### [What the task asks]
All of the lines below are to be transcribed faithfully, with pictures excluded from the copy.

### [The data]
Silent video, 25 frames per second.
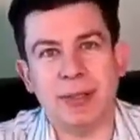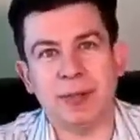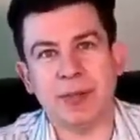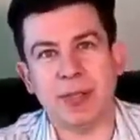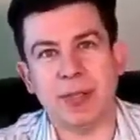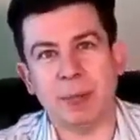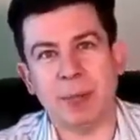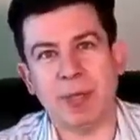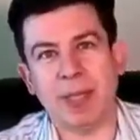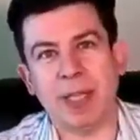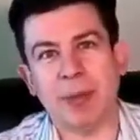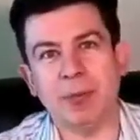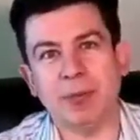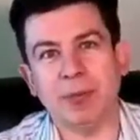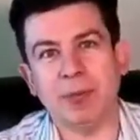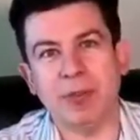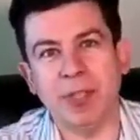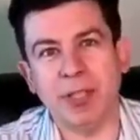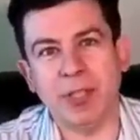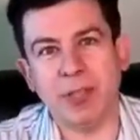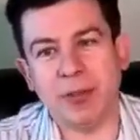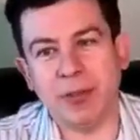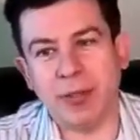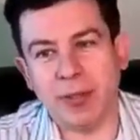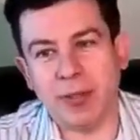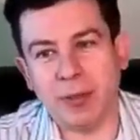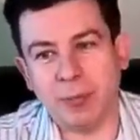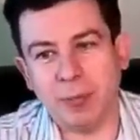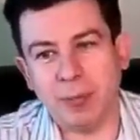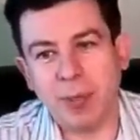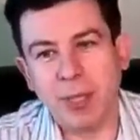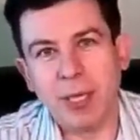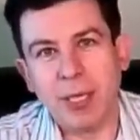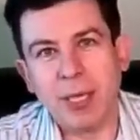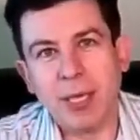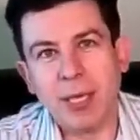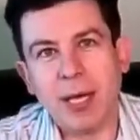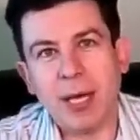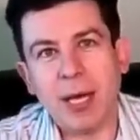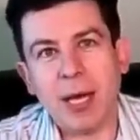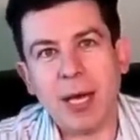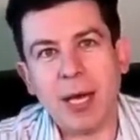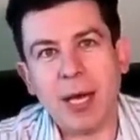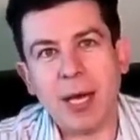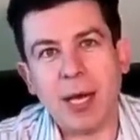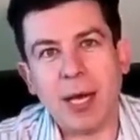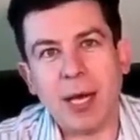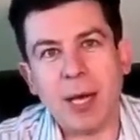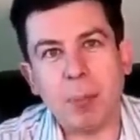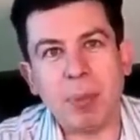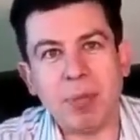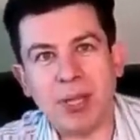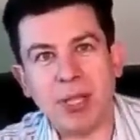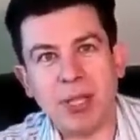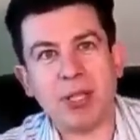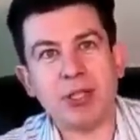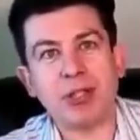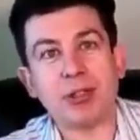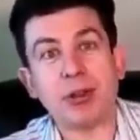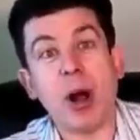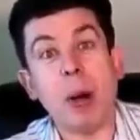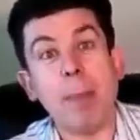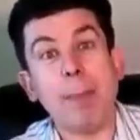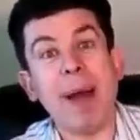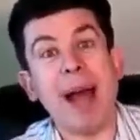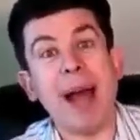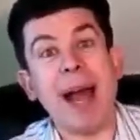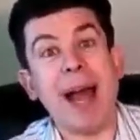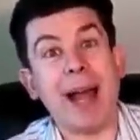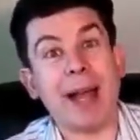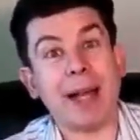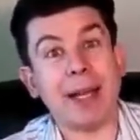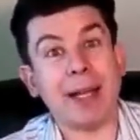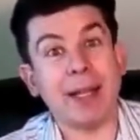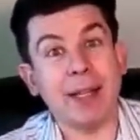if something comes near them, uh, but then draw back.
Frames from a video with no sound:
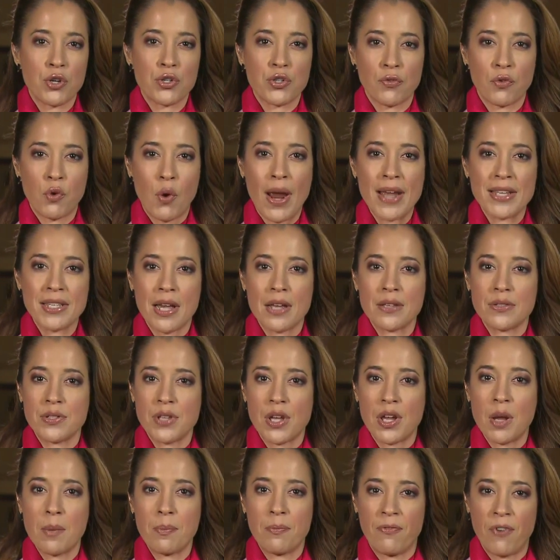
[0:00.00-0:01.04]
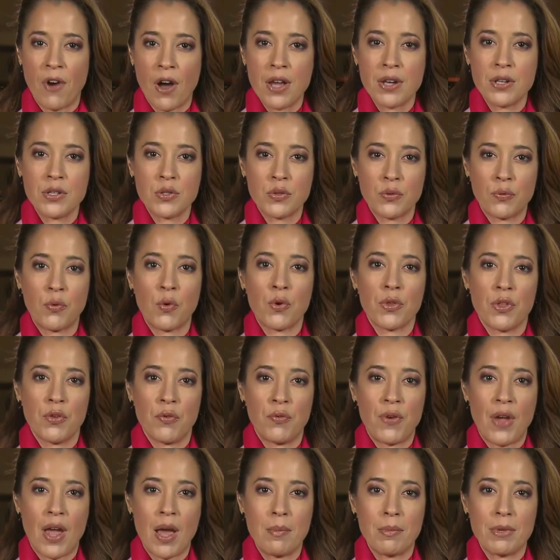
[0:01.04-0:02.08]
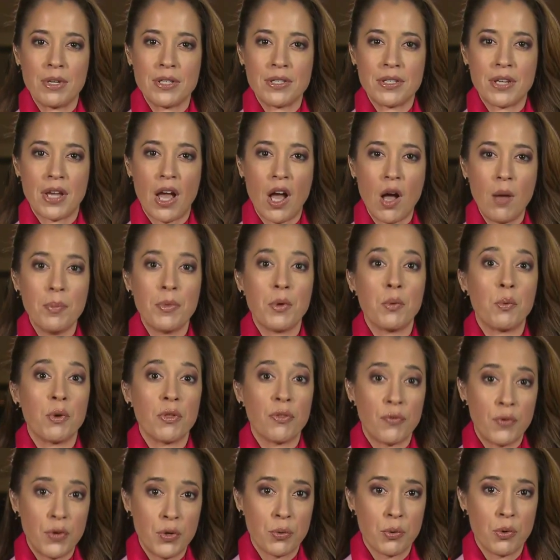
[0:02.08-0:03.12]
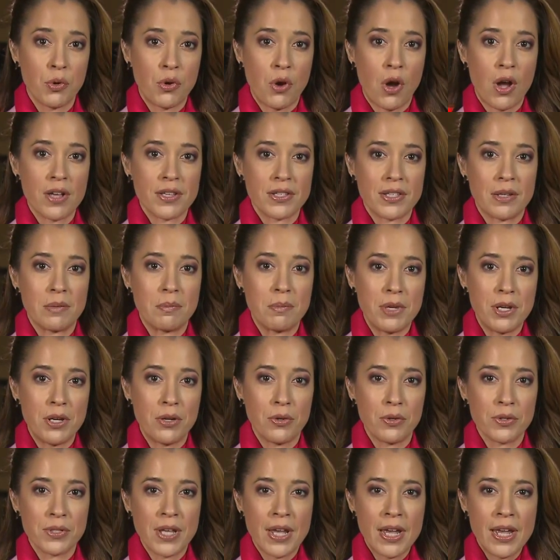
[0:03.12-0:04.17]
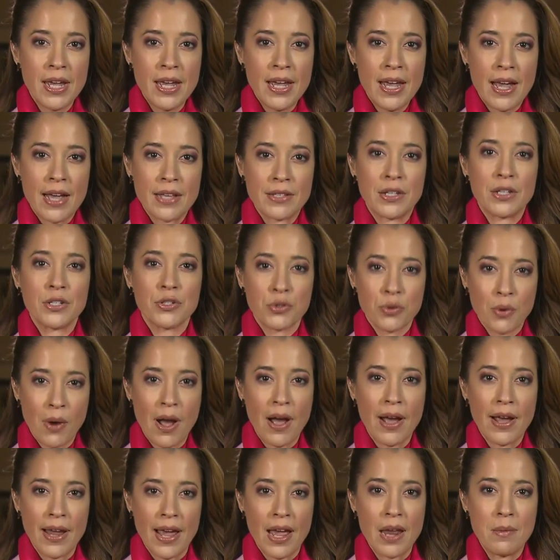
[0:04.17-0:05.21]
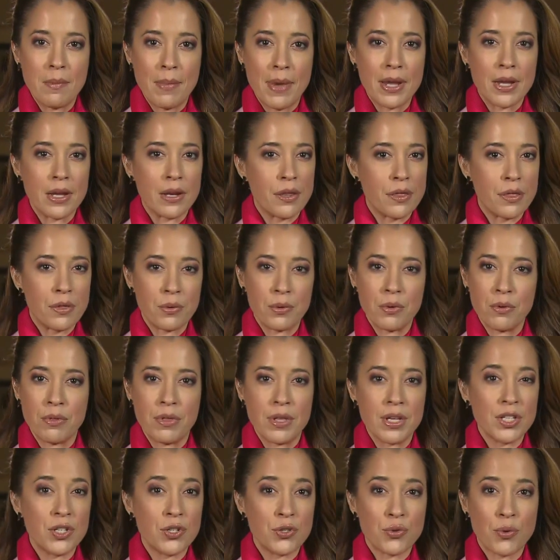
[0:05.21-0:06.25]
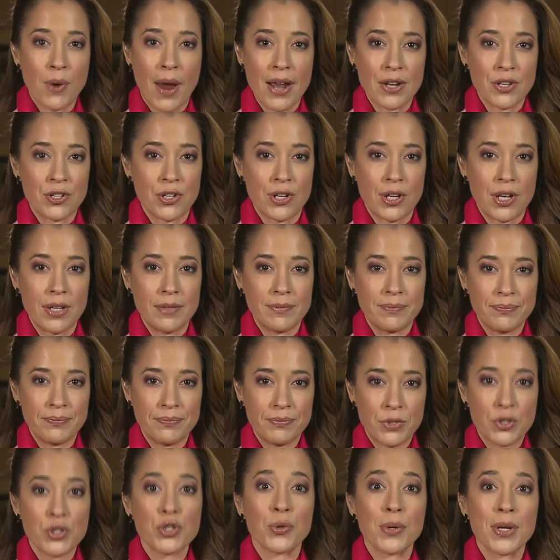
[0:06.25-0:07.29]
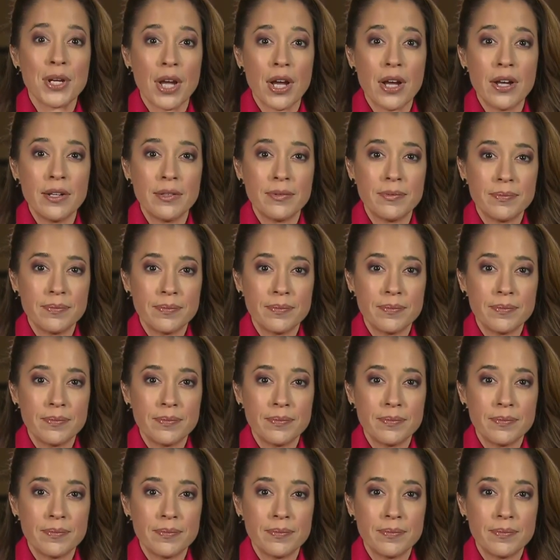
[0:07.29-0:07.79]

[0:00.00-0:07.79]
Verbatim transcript: Church of Christ has set up funds for the families to help them with funeral costs and meals as they try and make it through this tragedy. Jerika.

### [Result of the exercise]
Silent video, 25 frames per second.
if something comes near them, uh, but then draw back.
Frames from a video with no sound:
[0:00.00-0:01.04]
[0:01.04-0:02.08]
[0:02.08-0:03.12]
[0:03.12-0:04.17]
[0:04.17-0:05.21]
[0:05.21-0:06.25]
[0:06.25-0:07.29]
[0:07.29-0:07.79]

[0:00.00-0:07.79]
Verbatim transcript: Church of Christ has set up funds for the families to help them with funeral costs and meals as they try and make it through this tragedy. Jerika.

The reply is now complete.